▶ **What you need to do**:
What you output must match the entries exactly, apart from the pictures, which are left out.

########

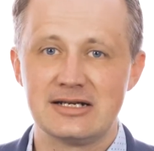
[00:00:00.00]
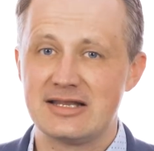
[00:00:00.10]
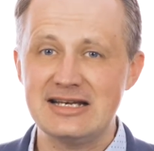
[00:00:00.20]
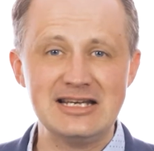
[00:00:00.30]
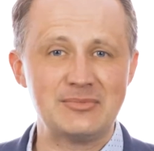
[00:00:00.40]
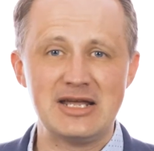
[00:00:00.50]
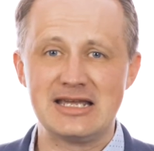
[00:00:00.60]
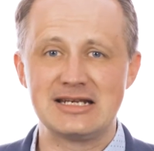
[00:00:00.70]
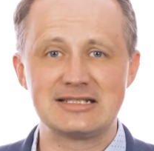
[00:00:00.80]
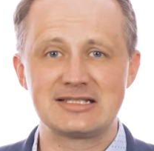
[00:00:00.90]
That didn't
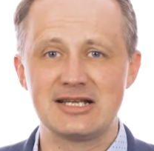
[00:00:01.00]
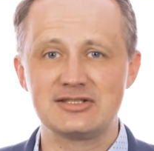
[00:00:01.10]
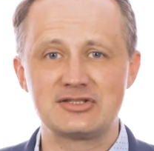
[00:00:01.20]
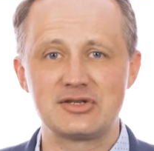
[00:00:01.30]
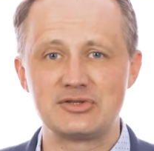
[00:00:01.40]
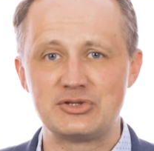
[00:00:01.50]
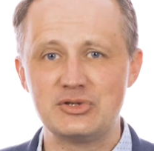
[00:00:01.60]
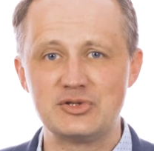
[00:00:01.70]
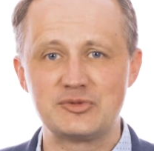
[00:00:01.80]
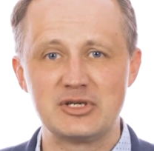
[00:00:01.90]
make any sense to the
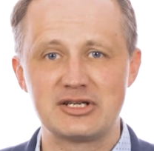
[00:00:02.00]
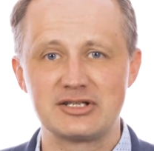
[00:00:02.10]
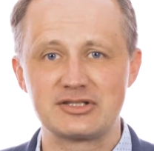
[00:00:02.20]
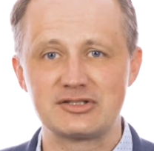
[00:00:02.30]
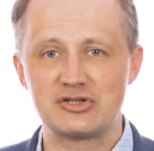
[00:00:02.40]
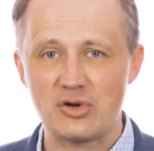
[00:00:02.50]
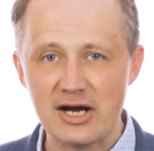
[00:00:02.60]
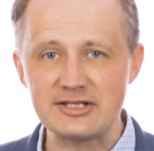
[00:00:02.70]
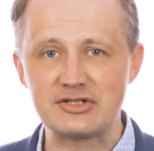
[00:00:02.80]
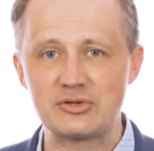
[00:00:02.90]
Jews because
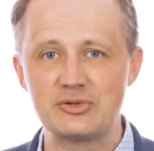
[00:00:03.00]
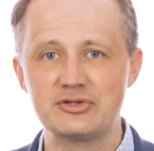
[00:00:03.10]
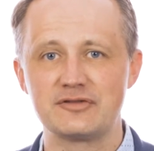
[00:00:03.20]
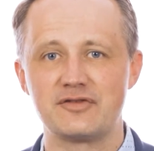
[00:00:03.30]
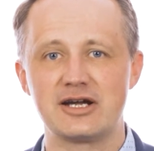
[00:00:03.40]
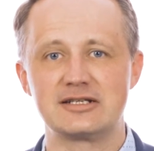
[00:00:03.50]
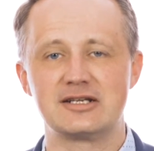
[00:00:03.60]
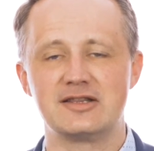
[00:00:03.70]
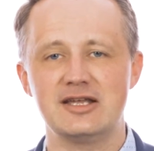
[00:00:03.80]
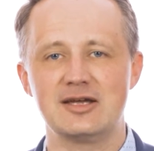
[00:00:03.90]
Christ crucified
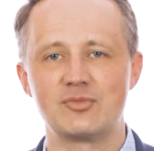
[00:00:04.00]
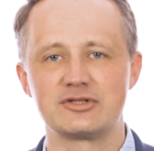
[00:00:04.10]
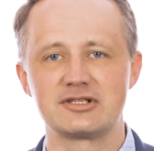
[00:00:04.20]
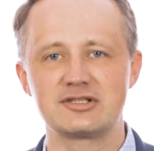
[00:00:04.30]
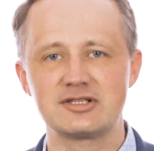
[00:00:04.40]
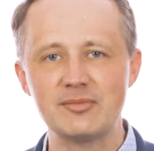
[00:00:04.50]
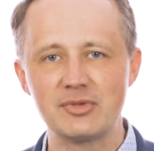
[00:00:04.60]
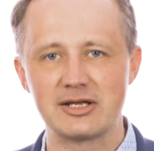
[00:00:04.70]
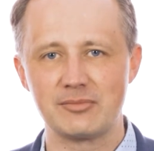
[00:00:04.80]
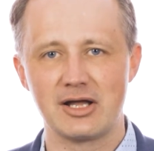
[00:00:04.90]
to them was a
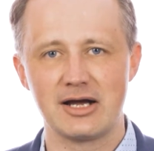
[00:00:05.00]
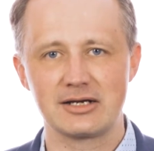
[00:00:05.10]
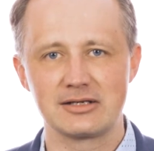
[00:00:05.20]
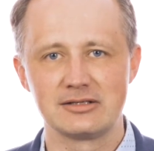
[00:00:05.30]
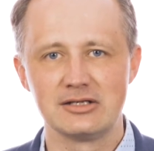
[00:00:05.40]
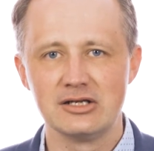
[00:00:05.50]
stumbling block.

########

▶ **Output for this task**:
[00:00:00.00]
[00:00:00.10]
[00:00:00.20]
[00:00:00.30]
[00:00:00.40]
[00:00:00.50]
[00:00:00.60]
[00:00:00.70]
[00:00:00.80]
[00:00:00.90]
That didn't
[00:00:01.00]
[00:00:01.10]
[00:00:01.20]
[00:00:01.30]
[00:00:01.40]
[00:00:01.50]
[00:00:01.60]
[00:00:01.70]
[00:00:01.80]
[00:00:01.90]
make any sense to the
[00:00:02.00]
[00:00:02.10]
[00:00:02.20]
[00:00:02.30]
[00:00:02.40]
[00:00:02.50]
[00:00:02.60]
[00:00:02.70]
[00:00:02.80]
[00:00:02.90]
Jews because
[00:00:03.00]
[00:00:03.10]
[00:00:03.20]
[00:00:03.30]
[00:00:03.40]
[00:00:03.50]
[00:00:03.60]
[00:00:03.70]
[00:00:03.80]
[00:00:03.90]
Christ crucified
[00:00:04.00]
[00:00:04.10]
[00:00:04.20]
[00:00:04.30]
[00:00:04.40]
[00:00:04.50]
[00:00:04.60]
[00:00:04.70]
[00:00:04.80]
[00:00:04.90]
to them was a
[00:00:05.00]
[00:00:05.10]
[00:00:05.20]
[00:00:05.30]
[00:00:05.40]
[00:00:05.50]
stumbling block.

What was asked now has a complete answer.